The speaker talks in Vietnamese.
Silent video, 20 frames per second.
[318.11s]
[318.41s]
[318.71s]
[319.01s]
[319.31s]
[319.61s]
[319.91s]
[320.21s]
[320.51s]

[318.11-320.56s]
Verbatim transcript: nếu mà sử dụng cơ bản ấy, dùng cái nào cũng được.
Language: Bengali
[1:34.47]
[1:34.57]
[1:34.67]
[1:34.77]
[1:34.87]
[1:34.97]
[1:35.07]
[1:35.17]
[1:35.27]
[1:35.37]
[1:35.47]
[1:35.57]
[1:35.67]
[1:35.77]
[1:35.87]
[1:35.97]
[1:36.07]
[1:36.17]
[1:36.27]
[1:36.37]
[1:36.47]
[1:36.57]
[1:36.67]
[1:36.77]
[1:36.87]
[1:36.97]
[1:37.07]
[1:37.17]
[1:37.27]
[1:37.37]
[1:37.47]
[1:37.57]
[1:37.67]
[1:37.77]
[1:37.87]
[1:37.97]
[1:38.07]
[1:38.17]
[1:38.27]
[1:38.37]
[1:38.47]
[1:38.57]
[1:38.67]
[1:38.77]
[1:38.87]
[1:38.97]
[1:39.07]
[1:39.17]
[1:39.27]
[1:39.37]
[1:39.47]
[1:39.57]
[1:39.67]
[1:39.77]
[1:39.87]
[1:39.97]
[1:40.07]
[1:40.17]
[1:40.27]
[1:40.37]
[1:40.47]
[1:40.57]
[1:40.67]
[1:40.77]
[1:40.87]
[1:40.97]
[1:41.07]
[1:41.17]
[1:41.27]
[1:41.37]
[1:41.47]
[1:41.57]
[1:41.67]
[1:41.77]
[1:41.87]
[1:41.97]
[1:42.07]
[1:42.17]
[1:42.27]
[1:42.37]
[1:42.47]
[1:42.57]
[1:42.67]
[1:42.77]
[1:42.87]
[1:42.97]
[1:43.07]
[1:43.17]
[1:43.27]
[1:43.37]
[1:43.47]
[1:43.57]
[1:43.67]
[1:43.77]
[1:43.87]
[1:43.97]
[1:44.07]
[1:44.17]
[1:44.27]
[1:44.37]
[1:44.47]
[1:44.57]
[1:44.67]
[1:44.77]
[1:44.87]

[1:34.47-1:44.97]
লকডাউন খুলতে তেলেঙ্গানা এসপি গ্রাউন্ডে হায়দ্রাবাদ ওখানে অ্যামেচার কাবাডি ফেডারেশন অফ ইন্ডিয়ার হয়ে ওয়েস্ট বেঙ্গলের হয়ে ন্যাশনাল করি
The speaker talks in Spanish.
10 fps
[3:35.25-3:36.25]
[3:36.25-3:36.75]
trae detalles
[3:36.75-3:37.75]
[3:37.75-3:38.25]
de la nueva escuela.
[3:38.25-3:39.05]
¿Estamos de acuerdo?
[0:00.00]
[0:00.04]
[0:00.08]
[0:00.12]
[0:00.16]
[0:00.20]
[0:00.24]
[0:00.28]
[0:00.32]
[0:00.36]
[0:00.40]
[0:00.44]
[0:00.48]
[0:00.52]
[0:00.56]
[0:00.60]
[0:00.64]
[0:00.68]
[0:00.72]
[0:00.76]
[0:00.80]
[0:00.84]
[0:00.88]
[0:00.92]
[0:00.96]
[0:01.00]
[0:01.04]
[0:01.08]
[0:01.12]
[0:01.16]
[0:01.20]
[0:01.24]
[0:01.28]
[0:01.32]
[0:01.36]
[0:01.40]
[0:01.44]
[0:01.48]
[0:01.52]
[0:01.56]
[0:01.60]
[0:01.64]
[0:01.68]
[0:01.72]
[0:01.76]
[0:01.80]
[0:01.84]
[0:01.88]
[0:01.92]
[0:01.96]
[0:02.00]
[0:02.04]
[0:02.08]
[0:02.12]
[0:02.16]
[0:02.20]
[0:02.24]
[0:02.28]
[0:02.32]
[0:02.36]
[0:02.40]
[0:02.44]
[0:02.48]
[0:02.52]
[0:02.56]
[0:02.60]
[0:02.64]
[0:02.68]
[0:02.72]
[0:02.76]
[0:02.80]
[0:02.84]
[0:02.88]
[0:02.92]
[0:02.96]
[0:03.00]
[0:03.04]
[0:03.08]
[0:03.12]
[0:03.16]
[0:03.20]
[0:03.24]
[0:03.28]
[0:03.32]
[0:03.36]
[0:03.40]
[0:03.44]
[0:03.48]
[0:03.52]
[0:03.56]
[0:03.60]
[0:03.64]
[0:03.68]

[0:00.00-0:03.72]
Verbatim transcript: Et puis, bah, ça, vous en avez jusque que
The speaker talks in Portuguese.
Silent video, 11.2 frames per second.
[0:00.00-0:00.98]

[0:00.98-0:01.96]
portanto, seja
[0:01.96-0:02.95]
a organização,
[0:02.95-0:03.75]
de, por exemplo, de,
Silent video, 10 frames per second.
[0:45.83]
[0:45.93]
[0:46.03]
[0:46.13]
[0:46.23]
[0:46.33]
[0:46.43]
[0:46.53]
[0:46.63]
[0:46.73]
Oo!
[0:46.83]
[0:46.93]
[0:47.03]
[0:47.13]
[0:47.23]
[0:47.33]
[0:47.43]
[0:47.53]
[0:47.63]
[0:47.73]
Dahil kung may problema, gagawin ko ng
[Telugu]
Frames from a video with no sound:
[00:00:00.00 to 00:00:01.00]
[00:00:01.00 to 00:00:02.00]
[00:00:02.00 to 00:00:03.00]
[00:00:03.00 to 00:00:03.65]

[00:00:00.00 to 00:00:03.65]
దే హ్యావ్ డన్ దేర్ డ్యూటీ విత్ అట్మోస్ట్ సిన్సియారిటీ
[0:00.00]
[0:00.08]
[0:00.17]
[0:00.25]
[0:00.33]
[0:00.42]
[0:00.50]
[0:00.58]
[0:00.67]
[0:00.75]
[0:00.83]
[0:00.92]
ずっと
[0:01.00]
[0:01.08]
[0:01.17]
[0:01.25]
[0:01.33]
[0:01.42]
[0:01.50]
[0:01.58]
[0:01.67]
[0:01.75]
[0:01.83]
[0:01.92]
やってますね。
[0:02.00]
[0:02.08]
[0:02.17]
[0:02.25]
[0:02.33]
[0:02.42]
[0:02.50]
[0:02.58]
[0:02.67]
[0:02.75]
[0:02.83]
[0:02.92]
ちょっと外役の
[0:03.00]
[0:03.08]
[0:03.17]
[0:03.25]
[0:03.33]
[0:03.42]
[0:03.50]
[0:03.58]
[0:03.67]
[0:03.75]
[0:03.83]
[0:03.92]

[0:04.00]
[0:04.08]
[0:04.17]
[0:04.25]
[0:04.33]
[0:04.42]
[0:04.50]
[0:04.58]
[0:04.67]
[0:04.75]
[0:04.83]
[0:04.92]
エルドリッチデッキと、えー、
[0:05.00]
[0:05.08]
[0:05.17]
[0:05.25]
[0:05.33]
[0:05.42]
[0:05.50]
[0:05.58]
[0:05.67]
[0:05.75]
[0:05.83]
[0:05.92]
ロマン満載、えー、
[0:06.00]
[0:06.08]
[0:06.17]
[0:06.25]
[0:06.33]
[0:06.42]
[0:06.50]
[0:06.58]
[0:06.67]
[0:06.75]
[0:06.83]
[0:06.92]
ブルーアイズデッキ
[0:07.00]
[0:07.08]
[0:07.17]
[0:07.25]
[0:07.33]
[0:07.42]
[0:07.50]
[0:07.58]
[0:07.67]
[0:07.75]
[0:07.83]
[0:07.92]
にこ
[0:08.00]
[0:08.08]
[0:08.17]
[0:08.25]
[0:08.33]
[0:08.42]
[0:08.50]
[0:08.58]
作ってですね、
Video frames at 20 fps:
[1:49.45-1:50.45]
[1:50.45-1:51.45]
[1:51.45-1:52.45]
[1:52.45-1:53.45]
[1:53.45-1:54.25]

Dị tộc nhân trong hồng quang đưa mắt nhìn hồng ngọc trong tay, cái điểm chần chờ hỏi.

───

* **The task**: All lines in the records with the string "Silent" should be copied out.

* **Exercise solution**:
Silent video, 20 frames per second.
Silent video, 11.2 frames per second.
Silent video, 10 frames per second.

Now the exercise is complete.